Assignment: Whatever pictures the entries hold, omit them, and output exactly the lines from the one containing "[1:43.41-1:43.62]" through the final line.

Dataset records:
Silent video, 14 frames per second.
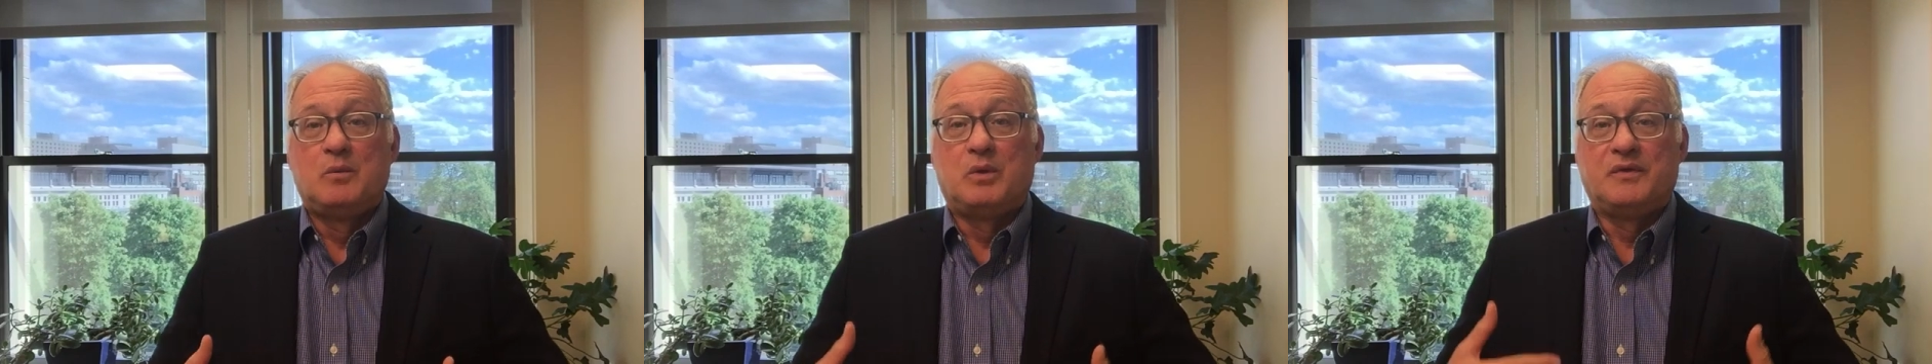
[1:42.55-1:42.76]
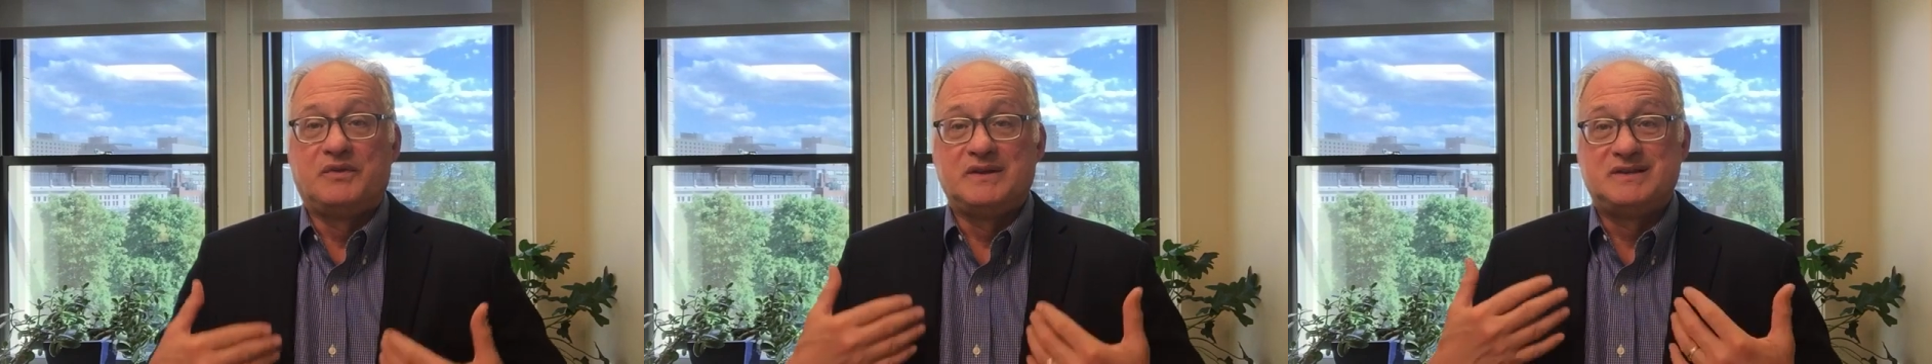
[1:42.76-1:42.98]

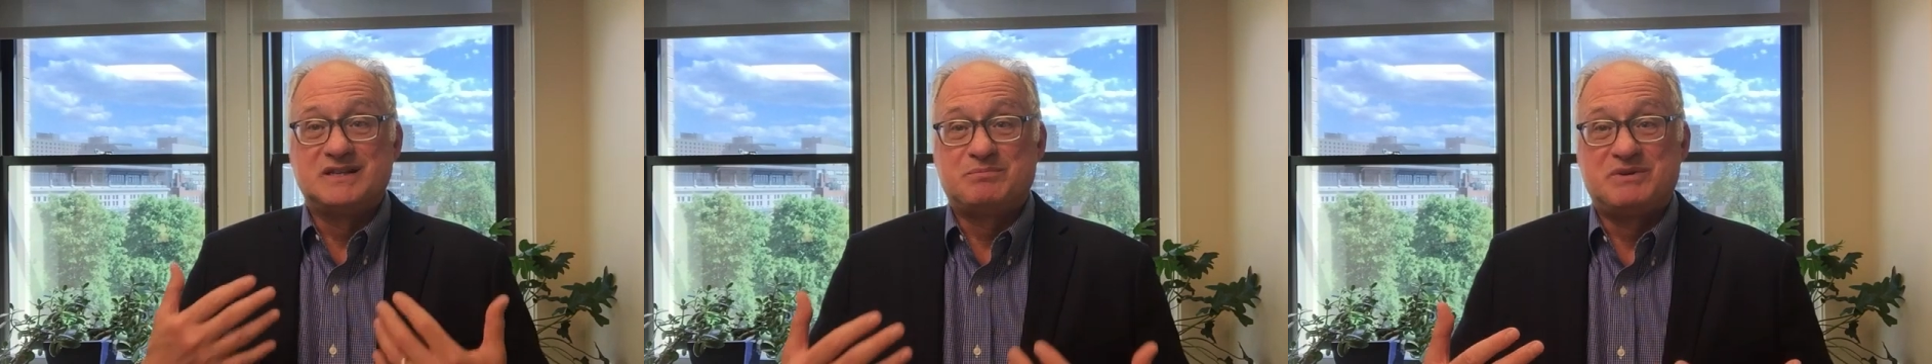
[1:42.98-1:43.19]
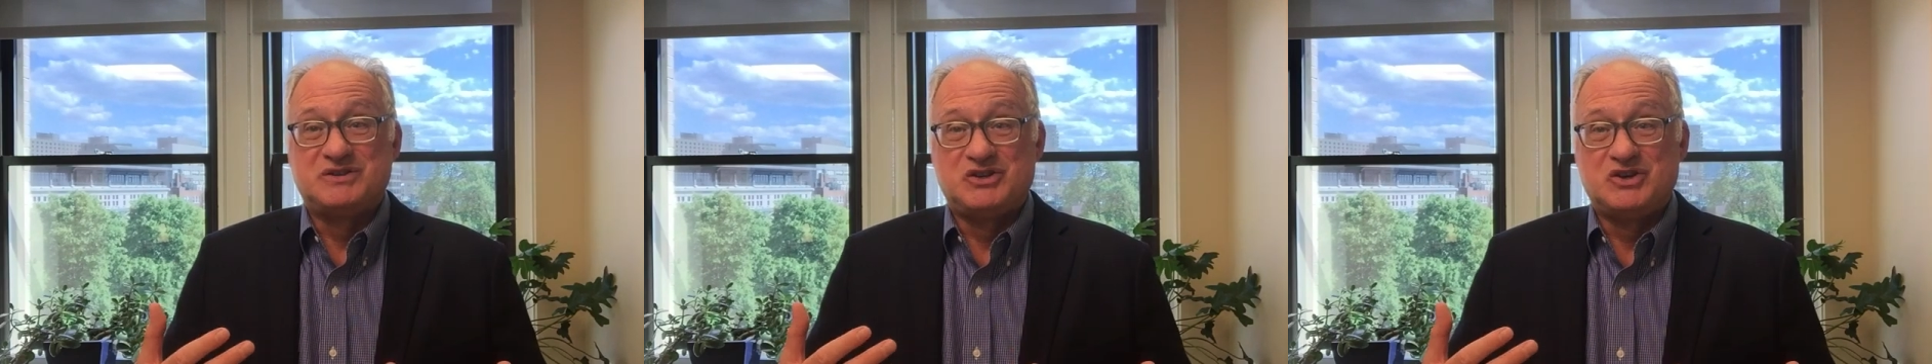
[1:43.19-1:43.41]
what the
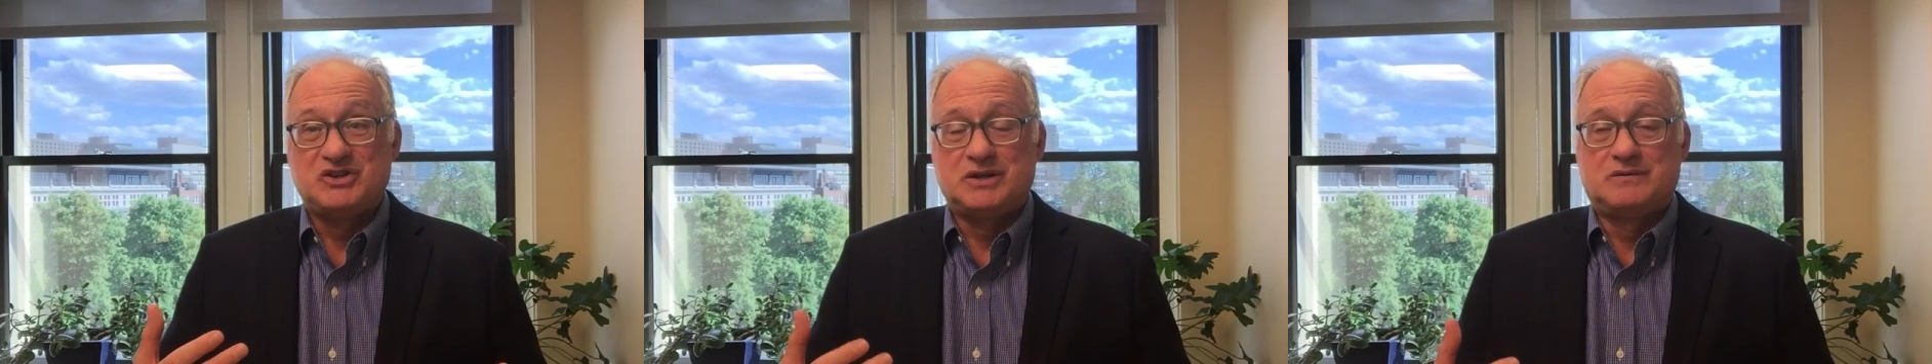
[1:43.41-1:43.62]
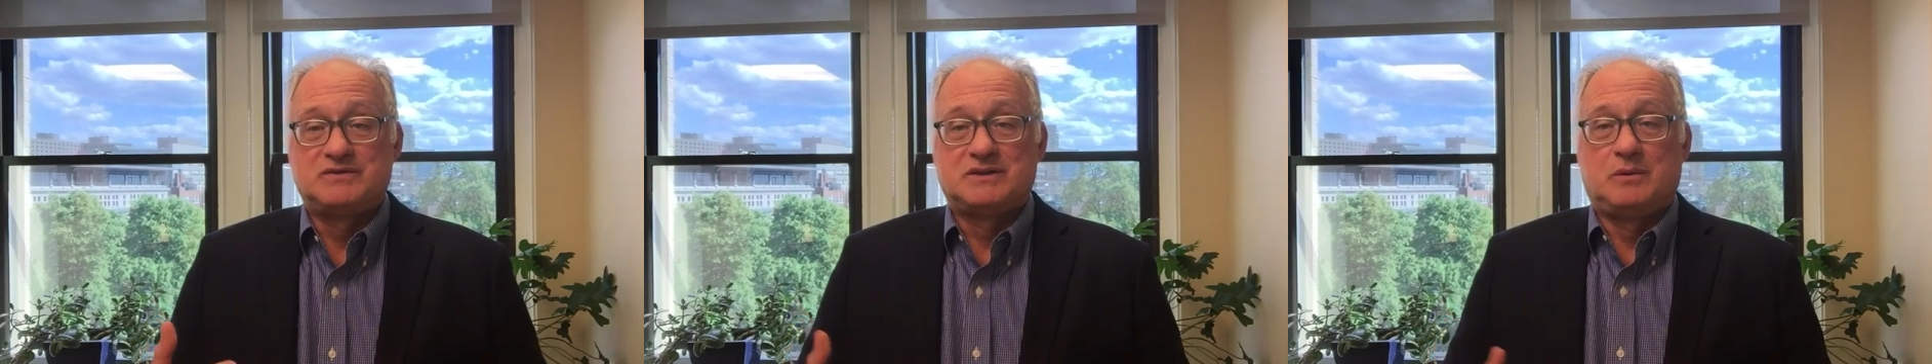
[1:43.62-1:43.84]

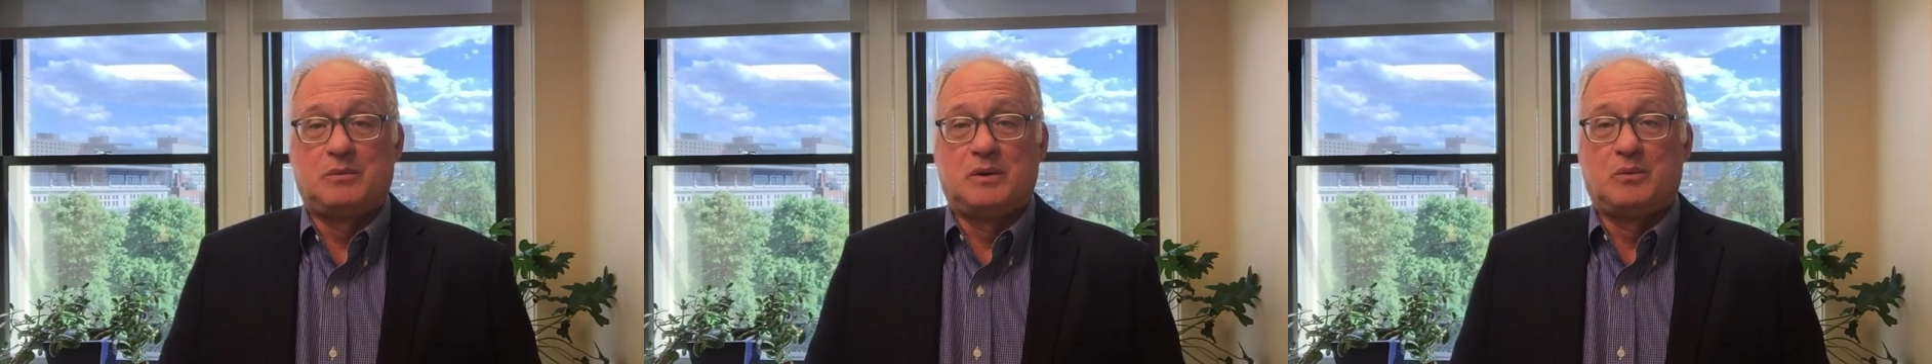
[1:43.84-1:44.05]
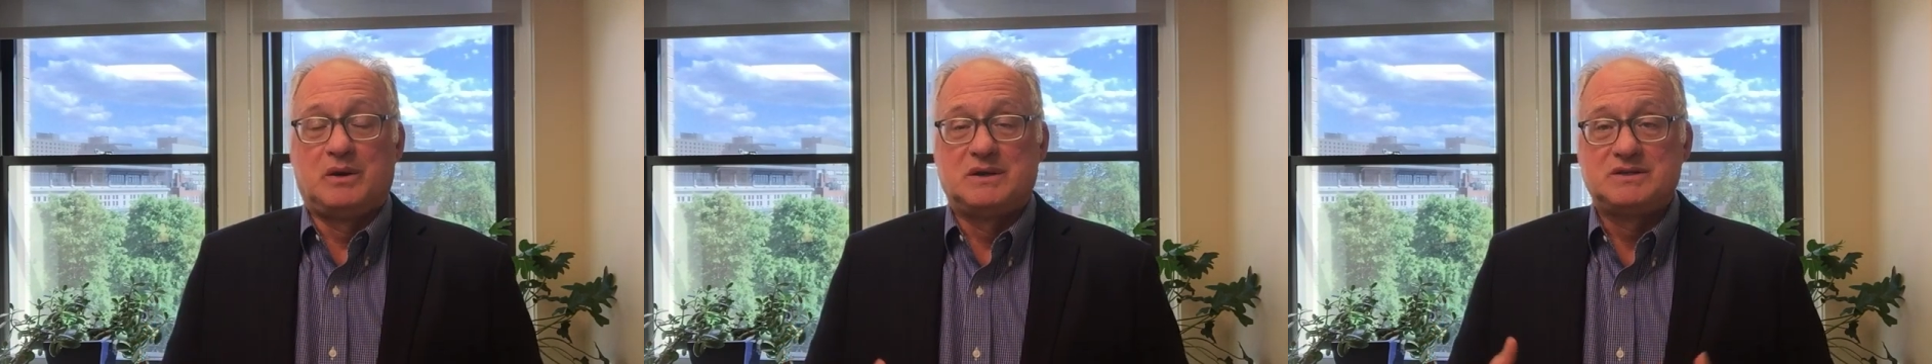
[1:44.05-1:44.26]
disposition of
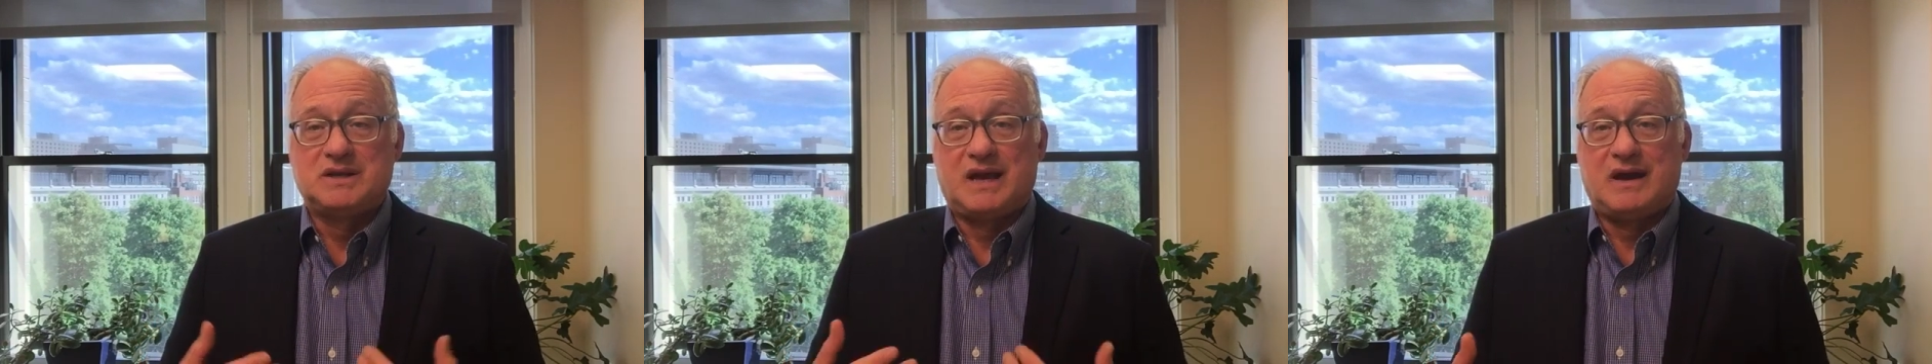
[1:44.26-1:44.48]
someone was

The answer:
[1:43.41-1:43.62]
[1:43.62-1:43.84]

[1:43.84-1:44.05]
[1:44.05-1:44.26]
disposition of
[1:44.26-1:44.48]
someone was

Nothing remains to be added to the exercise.